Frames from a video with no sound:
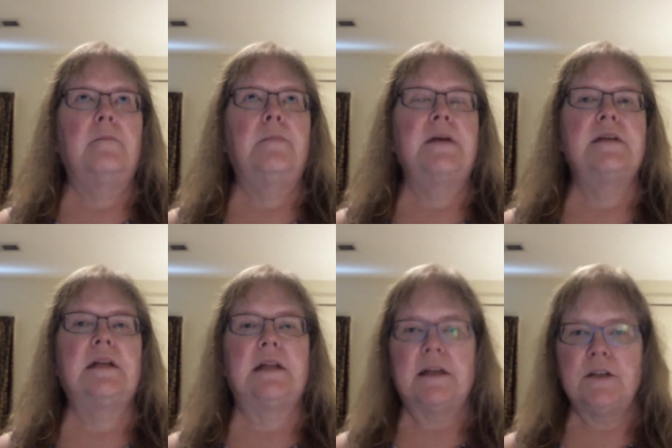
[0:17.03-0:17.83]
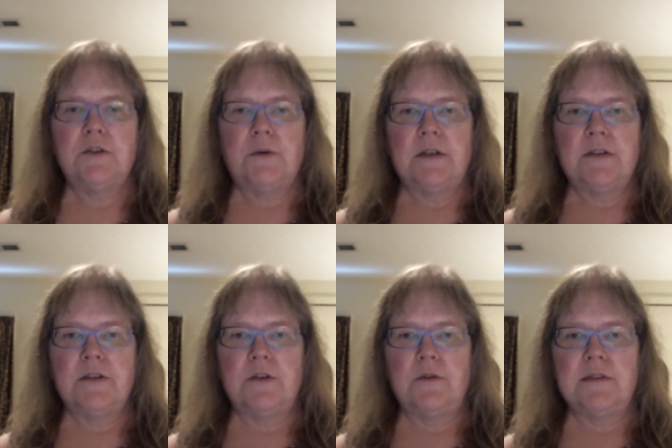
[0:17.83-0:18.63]
basically lead you
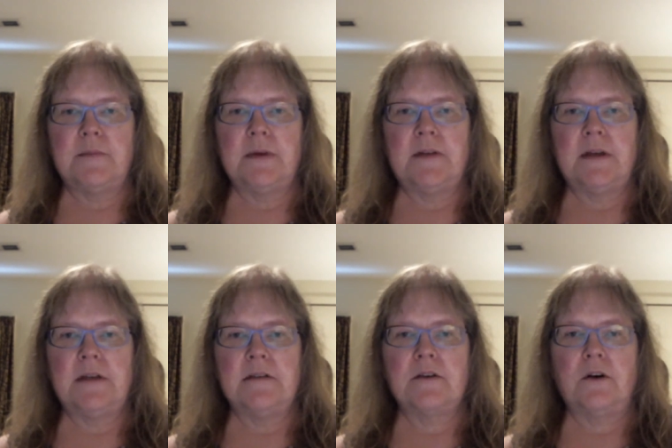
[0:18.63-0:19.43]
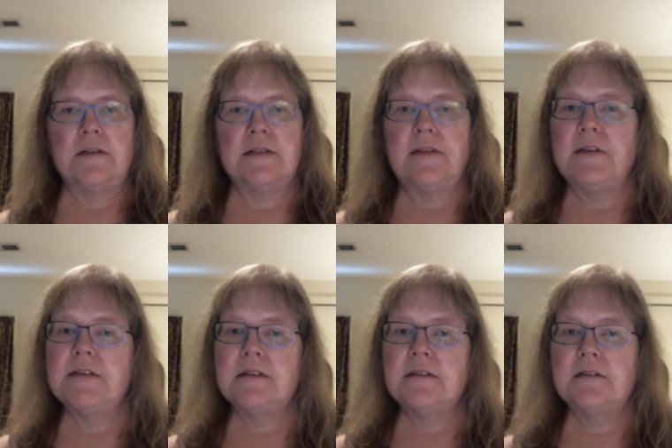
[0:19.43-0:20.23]
into something that is called
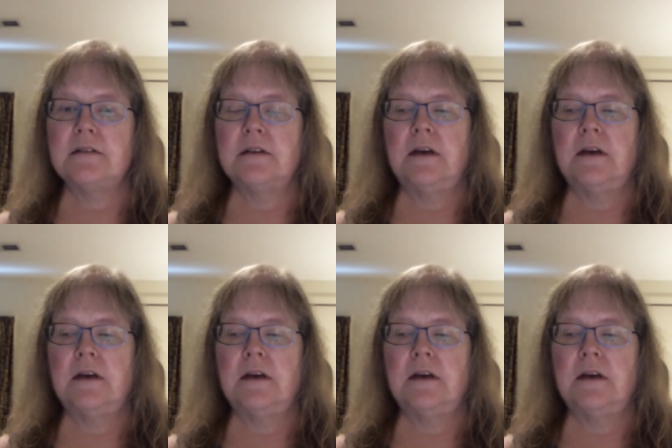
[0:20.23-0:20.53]
synthesis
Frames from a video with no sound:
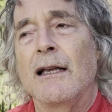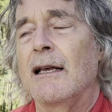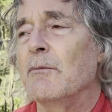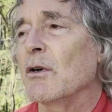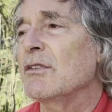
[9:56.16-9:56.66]

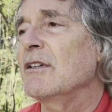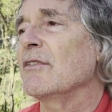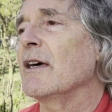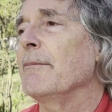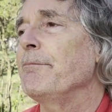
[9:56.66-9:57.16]
and most of
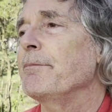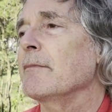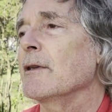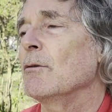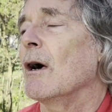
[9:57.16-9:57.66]
them,
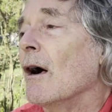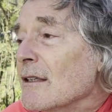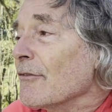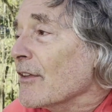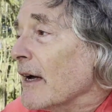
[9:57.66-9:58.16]
well,
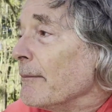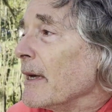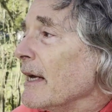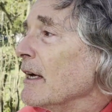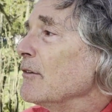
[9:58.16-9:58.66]
all of them
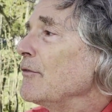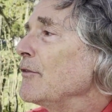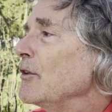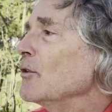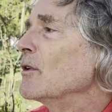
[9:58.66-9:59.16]
had
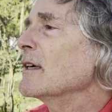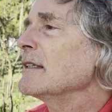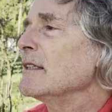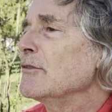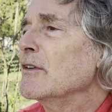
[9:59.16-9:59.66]
fewer
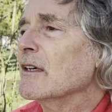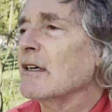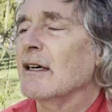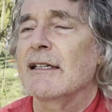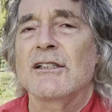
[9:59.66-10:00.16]
different
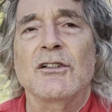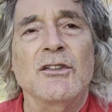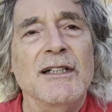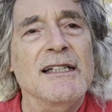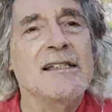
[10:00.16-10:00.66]
kinds of
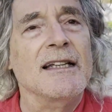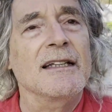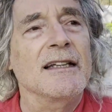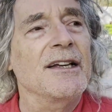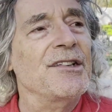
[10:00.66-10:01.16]
trees
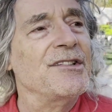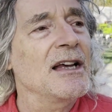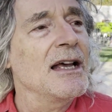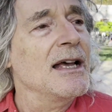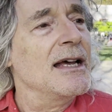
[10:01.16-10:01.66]
than this.
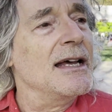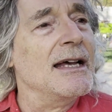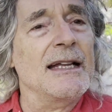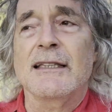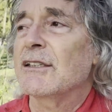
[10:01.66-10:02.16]

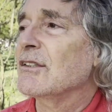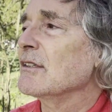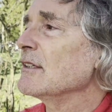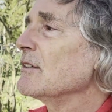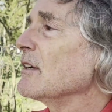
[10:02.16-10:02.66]
And
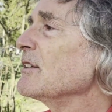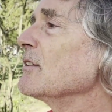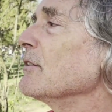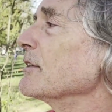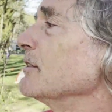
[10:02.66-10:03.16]
this
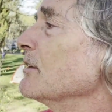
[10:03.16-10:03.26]
also, you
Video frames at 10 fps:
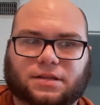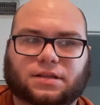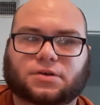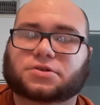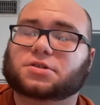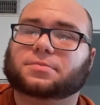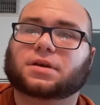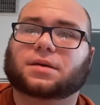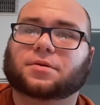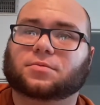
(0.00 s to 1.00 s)
that the oceans are
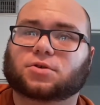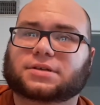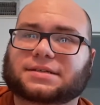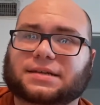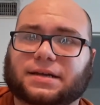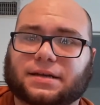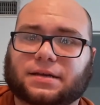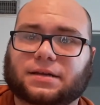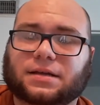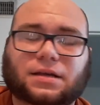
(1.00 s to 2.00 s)
becoming more acidic.
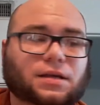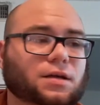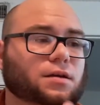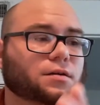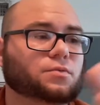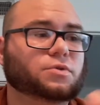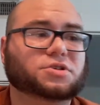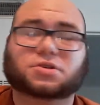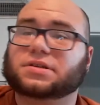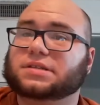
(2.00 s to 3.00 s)
We
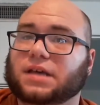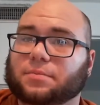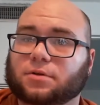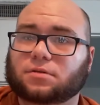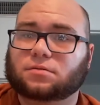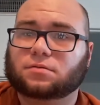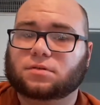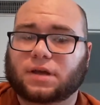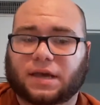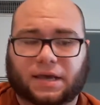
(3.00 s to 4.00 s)
just took a sample,
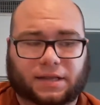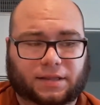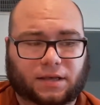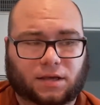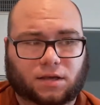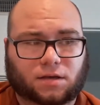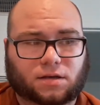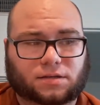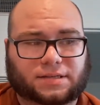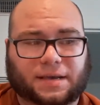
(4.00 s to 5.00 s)
and the
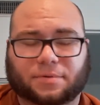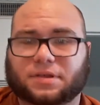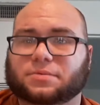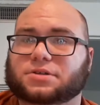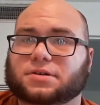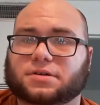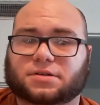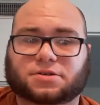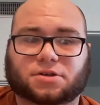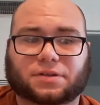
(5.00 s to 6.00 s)
sample that we took
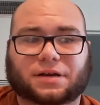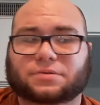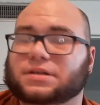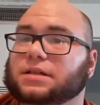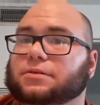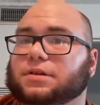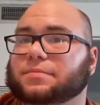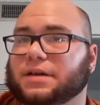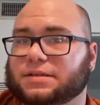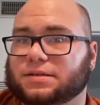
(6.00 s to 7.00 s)
showed that it was clearly
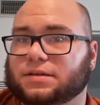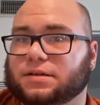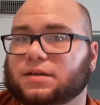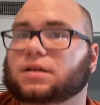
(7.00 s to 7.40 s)
basic.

> Exercise goal
Transcribe all data precisely. Pictures are not copied.

> Problem solution
Frames from a video with no sound:
[0:17.03-0:17.83]
[0:17.83-0:18.63]
basically lead you
[0:18.63-0:19.43]
[0:19.43-0:20.23]
into something that is called
[0:20.23-0:20.53]
synthesis
Frames from a video with no sound:
[9:56.16-9:56.66]

[9:56.66-9:57.16]
and most of
[9:57.16-9:57.66]
them,
[9:57.66-9:58.16]
well,
[9:58.16-9:58.66]
all of them
[9:58.66-9:59.16]
had
[9:59.16-9:59.66]
fewer
[9:59.66-10:00.16]
different
[10:00.16-10:00.66]
kinds of
[10:00.66-10:01.16]
trees
[10:01.16-10:01.66]
than this.
[10:01.66-10:02.16]

[10:02.16-10:02.66]
And
[10:02.66-10:03.16]
this
[10:03.16-10:03.26]
also, you
Video frames at 10 fps:
(0.00 s to 1.00 s)
that the oceans are
(1.00 s to 2.00 s)
becoming more acidic.
(2.00 s to 3.00 s)
We
(3.00 s to 4.00 s)
just took a sample,
(4.00 s to 5.00 s)
and the
(5.00 s to 6.00 s)
sample that we took
(6.00 s to 7.00 s)
showed that it was clearly
(7.00 s to 7.40 s)
basic.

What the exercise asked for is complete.